Maori Flag (New Zealand) LbNA # 37095
|Placed Date||Dec 7 2007|
|Location||Karangahake, NI, New Zealand, INT|
|Found By||55 steps|
|Last Found||Nov 20 2008|
|Last Edited||Nov 9 2015|
Location: The walk starts in the Karangahake Gorge carpark area. Karangahake Gorge is on State Highway 2 between Waihi and Paeroa.
Time estimate: 60-90 minutes.
Terrain: Fairly level path, with some pot holes. Path sometimes runs very near the river and also through a dimly lit tunnel. You may want to bring along a flashlight (torch) for additional illumination.
Suggested ink colors: black and red
We planted this box while we vacationed in New Zealand. One aspect of the country that interested us was the Maori culture, so I created several boxes on this theme.
In 1990 there was a national flag competition in New Zealand. None of the entries showed any Maori acknowledgement or inspiration. The TE KAWARIKI therefore held their own Maori flag competition. The stamp image in this box shows the winning entry.

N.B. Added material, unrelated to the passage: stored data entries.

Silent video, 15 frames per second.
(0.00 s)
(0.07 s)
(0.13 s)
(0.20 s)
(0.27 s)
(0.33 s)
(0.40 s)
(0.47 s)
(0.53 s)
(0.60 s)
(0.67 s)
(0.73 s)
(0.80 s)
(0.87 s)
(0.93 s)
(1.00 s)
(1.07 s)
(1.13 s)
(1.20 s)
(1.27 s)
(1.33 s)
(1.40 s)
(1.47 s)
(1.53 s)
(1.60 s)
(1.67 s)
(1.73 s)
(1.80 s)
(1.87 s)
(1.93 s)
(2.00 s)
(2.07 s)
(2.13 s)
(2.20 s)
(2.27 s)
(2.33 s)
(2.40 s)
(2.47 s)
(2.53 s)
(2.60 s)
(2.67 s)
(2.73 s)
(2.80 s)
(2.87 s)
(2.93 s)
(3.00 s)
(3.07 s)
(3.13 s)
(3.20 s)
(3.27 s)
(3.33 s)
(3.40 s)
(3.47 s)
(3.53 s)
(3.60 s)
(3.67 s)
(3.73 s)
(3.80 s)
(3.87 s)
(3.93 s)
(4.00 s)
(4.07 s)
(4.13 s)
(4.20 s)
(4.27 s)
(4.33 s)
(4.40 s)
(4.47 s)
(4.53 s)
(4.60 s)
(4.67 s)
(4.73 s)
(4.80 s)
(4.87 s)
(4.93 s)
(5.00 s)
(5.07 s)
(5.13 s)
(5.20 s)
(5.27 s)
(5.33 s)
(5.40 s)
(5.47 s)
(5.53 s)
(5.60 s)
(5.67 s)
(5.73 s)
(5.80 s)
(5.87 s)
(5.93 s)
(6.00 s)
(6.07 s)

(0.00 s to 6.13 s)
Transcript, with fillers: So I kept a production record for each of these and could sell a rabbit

The flag is black over white over red, with the thin white stripe incorporating a circular — almost spiral — pattern. The symbology of the flag is as follows:
BLACK represents Te Korekore (the realm of potential being). It thus symbolizes the long darkness from which the earth emerged, as well as signifying Rangi - the heavens, a male, formless, floating, passive force.
WHITE represents Te Ao Marama (the realm of being and light). It symbolizes the physical world, purity, harmony, enlightenment and balance.

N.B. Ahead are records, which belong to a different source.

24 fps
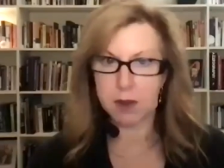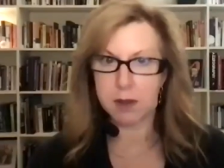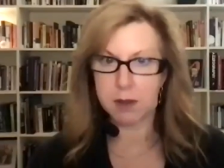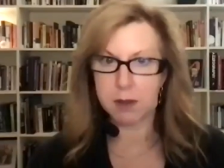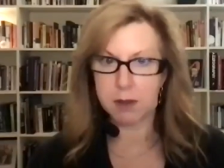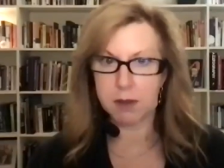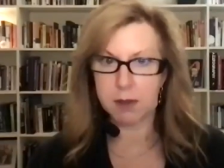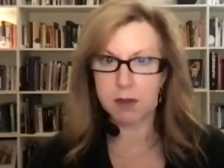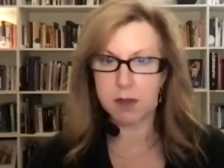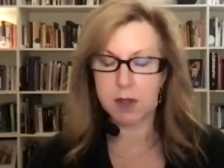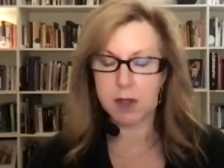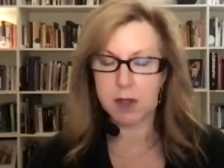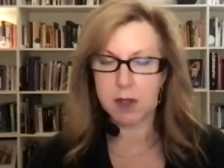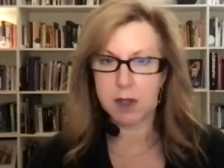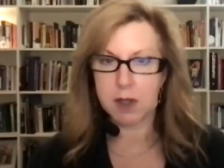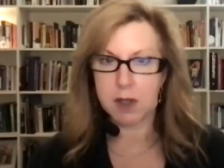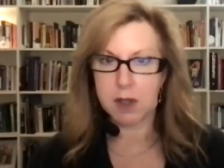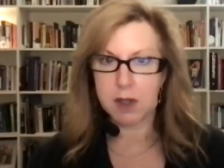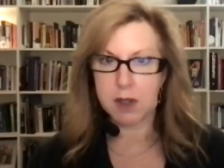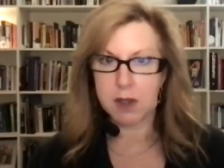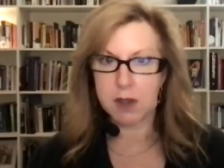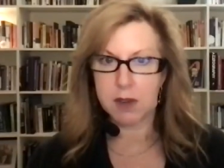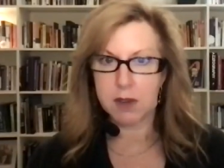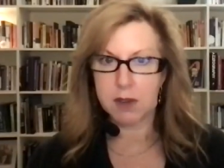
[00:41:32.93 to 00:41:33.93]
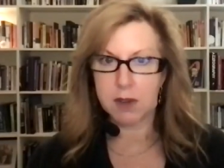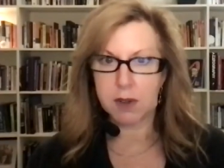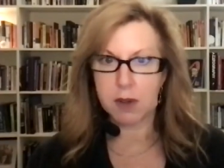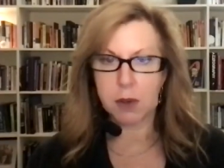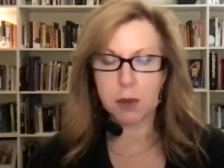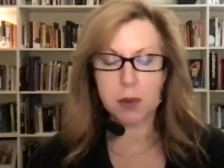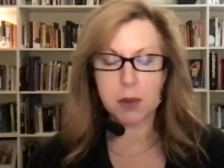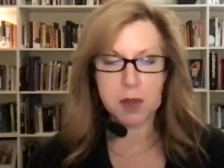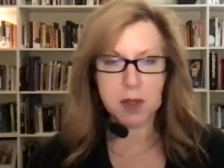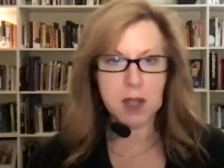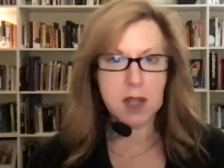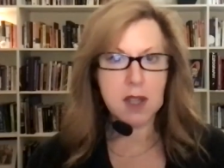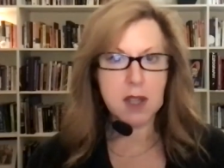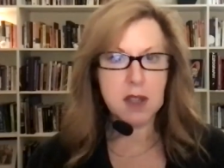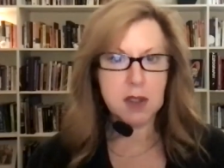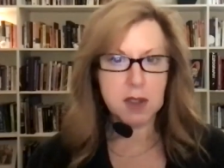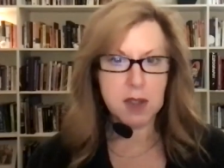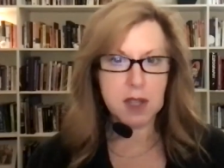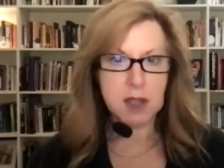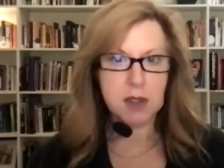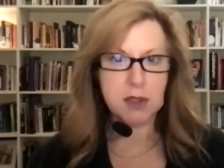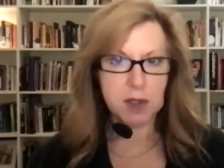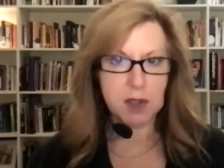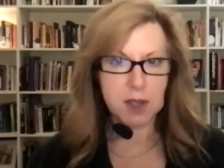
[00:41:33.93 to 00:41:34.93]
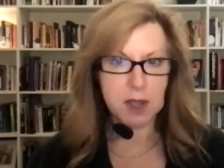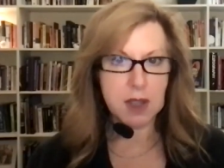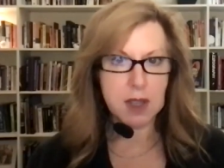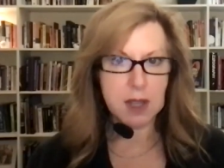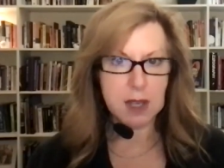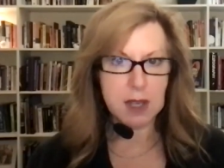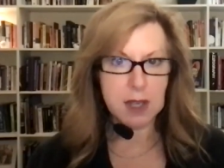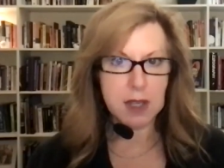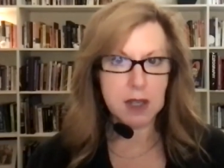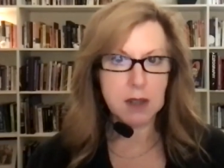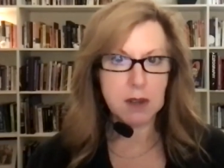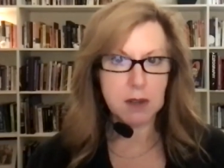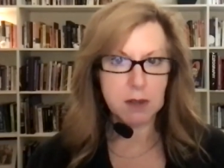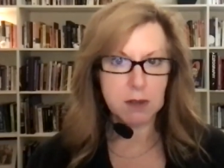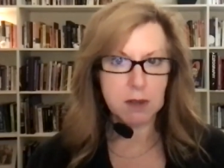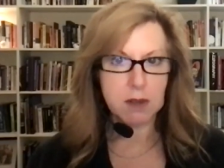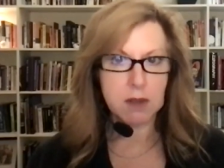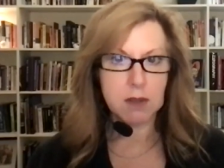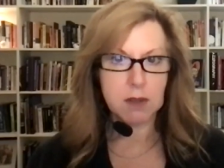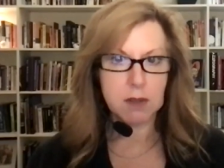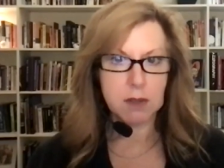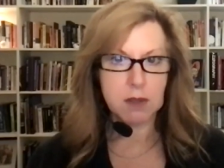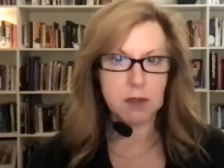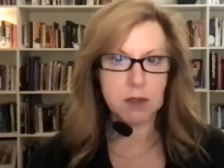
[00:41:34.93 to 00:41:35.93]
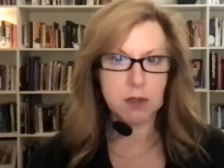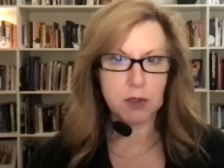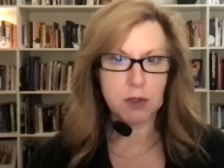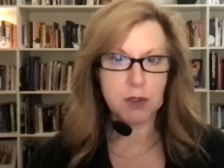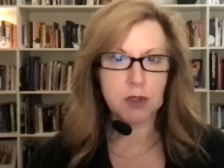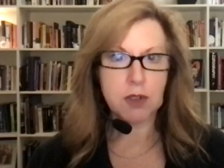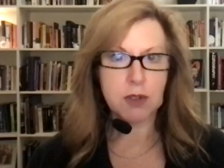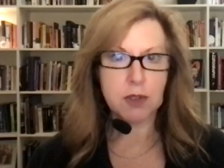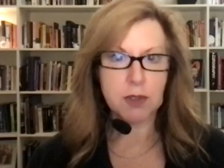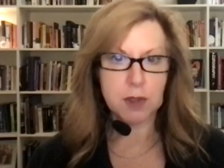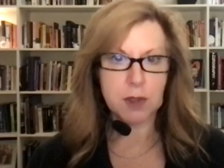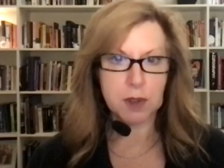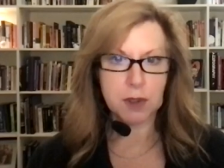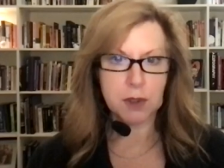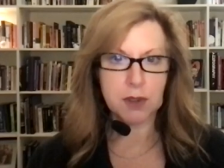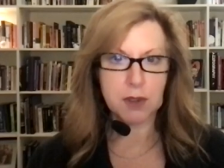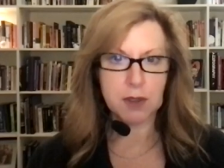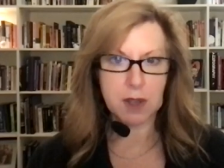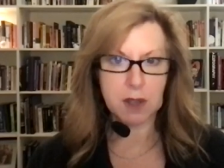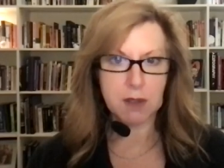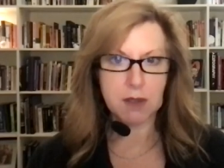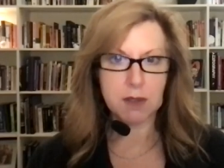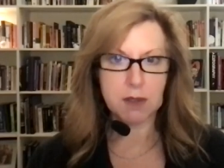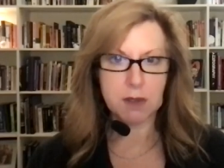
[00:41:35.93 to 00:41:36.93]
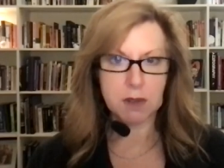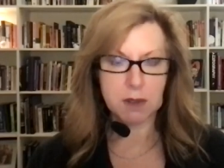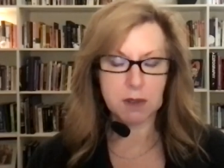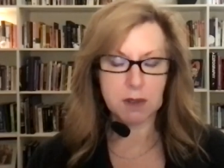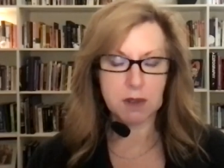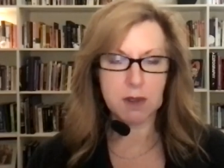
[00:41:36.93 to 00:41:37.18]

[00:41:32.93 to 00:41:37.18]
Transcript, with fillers: right so th- things like that, just to feel think,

RED represents Te Whei Ao (coming into being). It symbolizes Papatuanuku, the earth-mother, the sustainer of all living things, and thus both the land and active forces.
The spiral-like KORU, symbolic of a curling fern frond, represents the unfolding of new life, hope for the future and the process of renewal.

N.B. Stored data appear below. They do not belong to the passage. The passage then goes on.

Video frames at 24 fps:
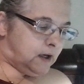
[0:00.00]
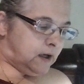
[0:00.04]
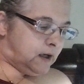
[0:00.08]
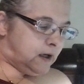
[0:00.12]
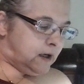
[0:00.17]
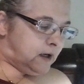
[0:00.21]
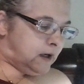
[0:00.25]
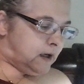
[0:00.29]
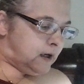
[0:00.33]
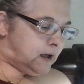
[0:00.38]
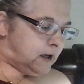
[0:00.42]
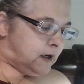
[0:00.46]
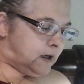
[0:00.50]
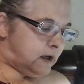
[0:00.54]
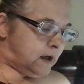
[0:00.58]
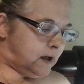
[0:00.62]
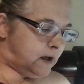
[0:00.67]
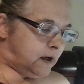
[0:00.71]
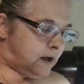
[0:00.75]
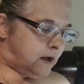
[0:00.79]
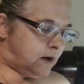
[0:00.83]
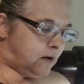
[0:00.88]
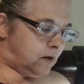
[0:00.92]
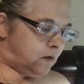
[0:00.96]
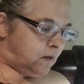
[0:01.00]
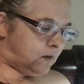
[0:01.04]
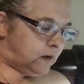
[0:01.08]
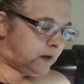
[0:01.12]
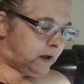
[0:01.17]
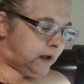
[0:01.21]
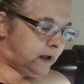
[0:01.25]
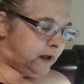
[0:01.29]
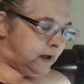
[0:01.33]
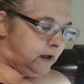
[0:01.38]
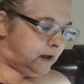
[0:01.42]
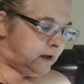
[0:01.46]
And
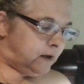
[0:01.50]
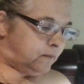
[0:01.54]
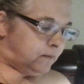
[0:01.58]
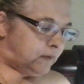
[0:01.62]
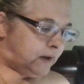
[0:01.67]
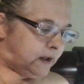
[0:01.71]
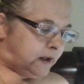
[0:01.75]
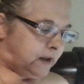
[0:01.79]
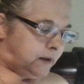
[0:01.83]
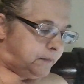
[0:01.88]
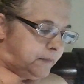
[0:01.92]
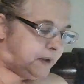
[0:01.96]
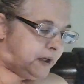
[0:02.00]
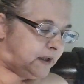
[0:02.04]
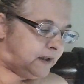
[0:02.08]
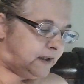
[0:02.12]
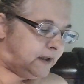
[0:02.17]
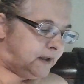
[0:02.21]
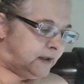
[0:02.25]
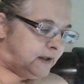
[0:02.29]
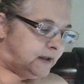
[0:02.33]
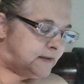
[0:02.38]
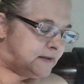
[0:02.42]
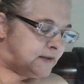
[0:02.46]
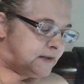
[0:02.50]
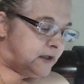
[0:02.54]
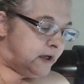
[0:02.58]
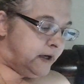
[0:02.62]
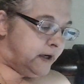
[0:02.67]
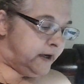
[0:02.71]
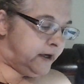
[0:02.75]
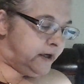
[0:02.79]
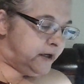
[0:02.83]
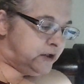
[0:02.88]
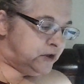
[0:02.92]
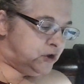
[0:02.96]
okay, recommended is
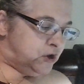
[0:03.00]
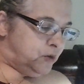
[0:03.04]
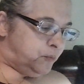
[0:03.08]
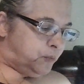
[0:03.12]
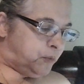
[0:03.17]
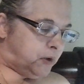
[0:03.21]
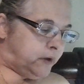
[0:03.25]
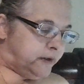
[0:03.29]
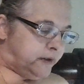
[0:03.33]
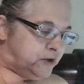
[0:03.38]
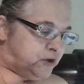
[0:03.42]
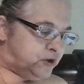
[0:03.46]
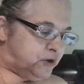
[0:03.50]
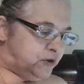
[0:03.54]
2.25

As a whole, the design represents the balance of the forces of nature, masculine and feminine, active and passive, potential and physical, air and earth. It can also be interpreted as symbolizing the white cloud rolling across the face of the land, as in the Maori name for New Zealand, Aotearoa ("Land of the long white cloud").
Source: Otago University Student Newspaper The Critic, Issue 10, April 1996.
The Maori were the first people in New Zealand, well before the gold miners that later worked in this area, To find the flag representing the Maori, start on the trail over the swing bridge, At the intersection, take the path towards and across another bridge. Stay left to walk past the Woodstock battery and then follow the river upstream until you reach another intersection. Here you must cross the river again and then enter into a LONG (1 Km) tunnel.
Upon exiting the tunnel, it is time to cross the river again. Go past the first set of concrete ruins, then stop to examine the second set. The largest section has a few trees growing in the center of it. Go to the corner with a ponga tree inside and a ponga stump outside the concrete. Follow the outside wall 4-6 steps (or now it may be small steps) from the corner towards the river. The flag is waiting beneath some leaf litter, behind a small upright tree near the wall. The box is covered in camouflage tape so it blends in better with its surroundings. Please watch for other people before you retrieve or rehide the box so it remains safe from muggles.
After stamping in, continue along the path staying to the left. You’ll pass the Crown Battery and eventually reach a swing bridge that will return you to the parking lot.
I’d really appreciate a status update if you find the box, since we live VERY FAR away and won’t be able to check on it ourselves. Kia ora!